WORK REQUEST: The answer consists of the lines from the line holding "[0:07.00-0:08.00]" through the last line of the entries, retyped exactly, and nothing else. No pictures belong in it.

(Saved data entries)
^^^^

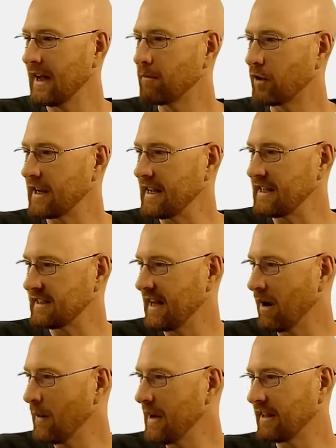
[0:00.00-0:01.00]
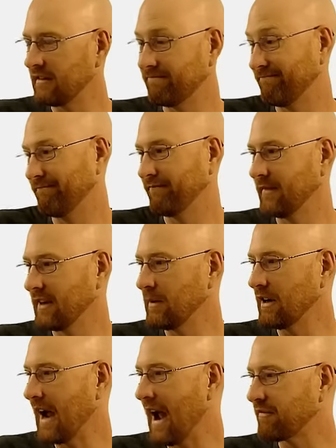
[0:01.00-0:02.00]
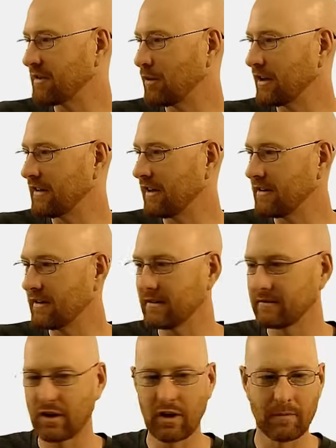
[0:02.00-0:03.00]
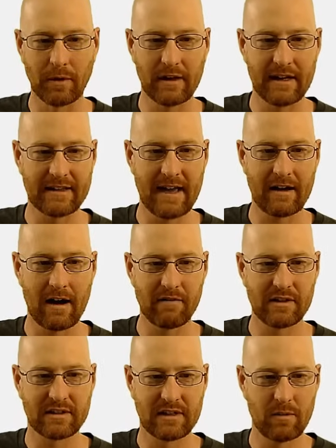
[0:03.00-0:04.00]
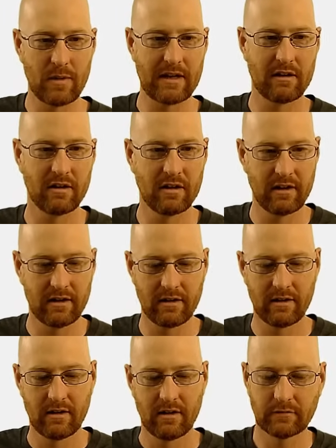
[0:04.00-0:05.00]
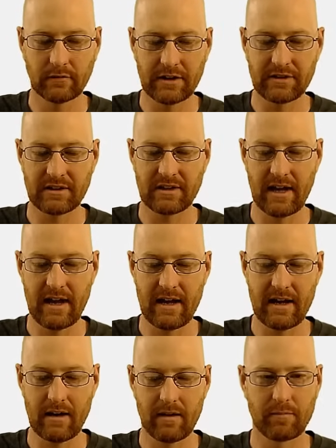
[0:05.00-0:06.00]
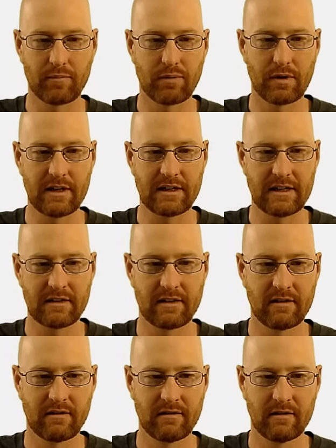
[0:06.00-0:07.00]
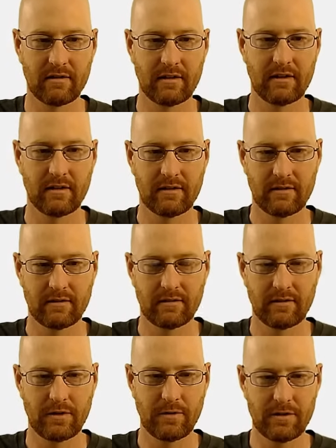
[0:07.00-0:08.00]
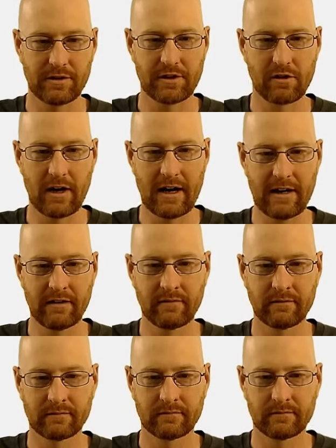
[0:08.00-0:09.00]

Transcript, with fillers: and pretty easy. Now we don't have to put it on the terminal like that. Obviously we could, let's say, print it to the screen,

^^^^

REPLY:
[0:07.00-0:08.00]
[0:08.00-0:09.00]

Transcript, with fillers: and pretty easy. Now we don't have to put it on the terminal like that. Obviously we could, let's say, print it to the screen,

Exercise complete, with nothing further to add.